La división de poderes se creó para que ningún órgano del Estado tuviese en sus manos la suficiente cantidad de poder político, como para anular sistemáticamente a los otros órganos. Hoy la mayoría del Congreso de la Unión está ávida, jadeante, por complacer al Ejecutivo. Mario Delgado dixit. El Ejecutivo ya había anulado a un órgano constitucional autónomo (el Instituto Nacional para la Evaluación de la Educación) vía presupuesto y redujo a la obediencia a un regulador: la Comisión Reguladora de Energía, vía nombramientos ridículos, todo esto con la sonrisa del Congreso. ¿Cómo no estar preocupado? 

¿La SCJN está condenada?
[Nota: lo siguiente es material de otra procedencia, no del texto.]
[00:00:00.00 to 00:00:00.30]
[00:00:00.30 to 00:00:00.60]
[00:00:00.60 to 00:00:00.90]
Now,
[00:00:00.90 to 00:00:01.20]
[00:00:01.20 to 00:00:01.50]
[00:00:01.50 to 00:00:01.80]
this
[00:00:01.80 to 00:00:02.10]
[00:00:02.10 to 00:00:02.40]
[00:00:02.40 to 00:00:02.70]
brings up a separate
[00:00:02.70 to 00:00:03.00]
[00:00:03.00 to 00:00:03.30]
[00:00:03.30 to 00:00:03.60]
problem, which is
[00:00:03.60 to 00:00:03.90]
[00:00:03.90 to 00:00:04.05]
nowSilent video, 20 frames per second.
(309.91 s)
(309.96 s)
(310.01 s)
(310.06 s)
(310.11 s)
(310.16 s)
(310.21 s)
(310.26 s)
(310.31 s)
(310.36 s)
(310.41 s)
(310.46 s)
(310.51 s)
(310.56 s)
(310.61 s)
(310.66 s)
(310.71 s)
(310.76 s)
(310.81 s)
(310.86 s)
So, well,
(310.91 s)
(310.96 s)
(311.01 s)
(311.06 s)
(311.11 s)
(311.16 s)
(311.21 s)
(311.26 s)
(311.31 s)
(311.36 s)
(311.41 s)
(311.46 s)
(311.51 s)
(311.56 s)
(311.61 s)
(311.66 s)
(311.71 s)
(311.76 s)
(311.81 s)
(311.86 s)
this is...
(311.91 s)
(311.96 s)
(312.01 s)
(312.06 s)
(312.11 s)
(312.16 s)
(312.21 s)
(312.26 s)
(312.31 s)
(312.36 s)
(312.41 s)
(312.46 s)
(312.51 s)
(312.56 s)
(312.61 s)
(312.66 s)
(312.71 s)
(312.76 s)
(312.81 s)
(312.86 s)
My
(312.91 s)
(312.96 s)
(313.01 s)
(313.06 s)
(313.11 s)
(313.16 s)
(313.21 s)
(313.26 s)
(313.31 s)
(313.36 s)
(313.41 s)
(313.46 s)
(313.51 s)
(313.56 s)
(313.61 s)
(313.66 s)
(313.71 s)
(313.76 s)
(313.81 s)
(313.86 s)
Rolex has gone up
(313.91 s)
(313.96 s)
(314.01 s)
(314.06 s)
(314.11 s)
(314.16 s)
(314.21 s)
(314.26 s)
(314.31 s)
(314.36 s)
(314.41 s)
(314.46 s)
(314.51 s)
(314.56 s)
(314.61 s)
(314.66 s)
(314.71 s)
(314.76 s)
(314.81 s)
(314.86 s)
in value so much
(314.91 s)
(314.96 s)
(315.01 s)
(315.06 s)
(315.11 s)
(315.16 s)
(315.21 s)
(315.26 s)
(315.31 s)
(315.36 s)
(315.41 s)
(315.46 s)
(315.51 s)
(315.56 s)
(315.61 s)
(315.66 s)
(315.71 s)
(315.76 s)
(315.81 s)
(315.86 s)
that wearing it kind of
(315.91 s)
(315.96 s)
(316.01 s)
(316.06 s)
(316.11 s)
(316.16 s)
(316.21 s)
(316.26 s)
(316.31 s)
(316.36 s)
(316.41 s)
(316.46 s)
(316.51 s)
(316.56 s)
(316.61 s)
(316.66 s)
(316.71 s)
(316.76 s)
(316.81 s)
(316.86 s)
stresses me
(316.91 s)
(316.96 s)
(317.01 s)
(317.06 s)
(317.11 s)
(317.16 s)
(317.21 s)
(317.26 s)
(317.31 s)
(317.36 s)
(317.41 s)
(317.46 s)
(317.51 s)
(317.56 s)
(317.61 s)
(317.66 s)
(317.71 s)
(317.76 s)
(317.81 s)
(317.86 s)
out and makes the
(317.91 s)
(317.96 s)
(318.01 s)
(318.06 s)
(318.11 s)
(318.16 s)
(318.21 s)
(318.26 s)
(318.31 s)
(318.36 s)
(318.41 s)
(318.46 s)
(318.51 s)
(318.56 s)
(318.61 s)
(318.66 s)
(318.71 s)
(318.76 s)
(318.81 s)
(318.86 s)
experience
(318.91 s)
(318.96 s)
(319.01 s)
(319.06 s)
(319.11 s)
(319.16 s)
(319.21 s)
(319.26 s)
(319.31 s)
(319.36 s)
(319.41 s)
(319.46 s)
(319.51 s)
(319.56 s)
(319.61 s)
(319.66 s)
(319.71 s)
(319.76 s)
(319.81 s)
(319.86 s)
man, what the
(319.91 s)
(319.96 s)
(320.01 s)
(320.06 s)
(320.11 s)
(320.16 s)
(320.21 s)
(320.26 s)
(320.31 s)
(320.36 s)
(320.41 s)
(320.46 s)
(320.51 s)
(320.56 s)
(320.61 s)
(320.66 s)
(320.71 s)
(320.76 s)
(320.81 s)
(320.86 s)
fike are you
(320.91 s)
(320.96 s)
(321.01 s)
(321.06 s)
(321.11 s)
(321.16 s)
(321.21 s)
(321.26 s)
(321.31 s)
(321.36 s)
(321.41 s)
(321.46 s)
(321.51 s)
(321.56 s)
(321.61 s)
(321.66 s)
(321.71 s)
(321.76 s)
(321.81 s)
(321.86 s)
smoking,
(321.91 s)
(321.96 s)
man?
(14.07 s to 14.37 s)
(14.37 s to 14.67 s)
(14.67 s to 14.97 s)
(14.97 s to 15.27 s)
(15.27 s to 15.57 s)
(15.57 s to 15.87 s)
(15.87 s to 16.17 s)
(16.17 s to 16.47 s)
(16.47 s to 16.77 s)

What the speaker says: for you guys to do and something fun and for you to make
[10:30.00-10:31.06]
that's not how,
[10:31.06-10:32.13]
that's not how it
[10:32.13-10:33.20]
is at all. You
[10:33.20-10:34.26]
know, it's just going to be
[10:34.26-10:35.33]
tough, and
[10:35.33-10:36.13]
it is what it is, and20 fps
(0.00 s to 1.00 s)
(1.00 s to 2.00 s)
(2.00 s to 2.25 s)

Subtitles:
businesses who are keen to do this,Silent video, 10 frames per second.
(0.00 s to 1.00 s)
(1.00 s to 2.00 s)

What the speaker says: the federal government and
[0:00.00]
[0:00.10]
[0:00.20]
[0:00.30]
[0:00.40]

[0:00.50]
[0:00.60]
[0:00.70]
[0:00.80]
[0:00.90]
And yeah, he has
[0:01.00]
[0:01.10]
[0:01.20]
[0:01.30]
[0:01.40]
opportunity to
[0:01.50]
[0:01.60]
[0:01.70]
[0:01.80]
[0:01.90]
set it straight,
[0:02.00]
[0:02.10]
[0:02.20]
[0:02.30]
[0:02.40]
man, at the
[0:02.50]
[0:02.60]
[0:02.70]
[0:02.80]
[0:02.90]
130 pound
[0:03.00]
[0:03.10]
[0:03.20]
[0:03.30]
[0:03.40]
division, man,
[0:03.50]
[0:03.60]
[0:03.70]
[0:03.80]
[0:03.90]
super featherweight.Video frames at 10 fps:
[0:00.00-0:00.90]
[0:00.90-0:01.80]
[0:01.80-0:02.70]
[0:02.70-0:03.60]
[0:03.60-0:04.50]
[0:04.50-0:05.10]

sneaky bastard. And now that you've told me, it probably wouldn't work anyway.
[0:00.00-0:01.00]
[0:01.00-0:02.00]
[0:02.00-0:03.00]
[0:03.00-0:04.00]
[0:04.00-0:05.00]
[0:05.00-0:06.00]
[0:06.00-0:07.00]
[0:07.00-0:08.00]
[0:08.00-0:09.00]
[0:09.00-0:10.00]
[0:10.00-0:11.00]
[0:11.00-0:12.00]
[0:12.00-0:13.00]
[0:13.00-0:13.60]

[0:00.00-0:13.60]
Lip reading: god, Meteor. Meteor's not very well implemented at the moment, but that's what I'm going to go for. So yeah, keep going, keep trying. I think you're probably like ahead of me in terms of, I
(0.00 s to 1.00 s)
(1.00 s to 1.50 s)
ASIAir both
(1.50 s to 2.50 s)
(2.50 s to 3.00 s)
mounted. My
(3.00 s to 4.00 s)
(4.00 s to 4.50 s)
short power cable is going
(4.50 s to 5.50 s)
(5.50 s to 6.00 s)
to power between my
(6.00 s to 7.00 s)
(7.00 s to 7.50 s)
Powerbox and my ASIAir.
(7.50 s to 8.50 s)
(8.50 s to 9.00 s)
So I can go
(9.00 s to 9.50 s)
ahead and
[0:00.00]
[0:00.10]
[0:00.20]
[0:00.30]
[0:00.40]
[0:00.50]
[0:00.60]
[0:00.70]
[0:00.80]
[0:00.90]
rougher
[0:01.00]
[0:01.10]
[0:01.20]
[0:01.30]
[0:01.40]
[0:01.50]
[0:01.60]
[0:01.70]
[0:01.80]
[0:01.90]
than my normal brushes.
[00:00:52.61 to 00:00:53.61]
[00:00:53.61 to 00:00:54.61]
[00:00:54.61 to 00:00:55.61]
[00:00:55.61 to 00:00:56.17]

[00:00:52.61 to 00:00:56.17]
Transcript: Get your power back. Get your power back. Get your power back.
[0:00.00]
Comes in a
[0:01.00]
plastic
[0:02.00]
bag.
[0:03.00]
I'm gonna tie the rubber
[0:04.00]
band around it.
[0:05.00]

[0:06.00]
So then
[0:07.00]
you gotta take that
No, claro que no. Pero sí está en riesgo. En riesgo que la persona que sustituya al Ministro Medina Mora no tenga el perfil idóneo, lo cual incluye a alguien que conozca de leyes y de justicia (que no es lo mismo), pero también de Estado. Que tenga la capacidad de aprender las enseñanzas de la Décima Época en materia de derechos humanos y que piense en términos de un bloque de constitucionalidad, que incluye normas jurídicas que ni siquiera fueron hechas por mexicanos, pero que también protegen derechos humanos. 

Se requiere de un perfil que no tenga miedo de decirle a un muy poderoso Ejecutivo: no. Alguien que anteponga a su visión, una visión en donde el Estado tiene la obligación de respetar derechos humanos, aún a costa de la eficiencia o eficacia de ciertas políticas públicas o de la popularidad de éstas. 

¿Qué es lo más riesgoso en este escenario? No es la falta de perfiles idóneos, de esos hay varios. No es la monocromática visión del Ejecutivo, esa está dada desde hace mucho. Es la parsimonia, pusilanimidad y “corto-placismo” del Congreso, donde no hay ni oposición ni contrapeso, por más que sus integrantes quieran creer lo contrario. Esperemos que el Senado nos sorprenda.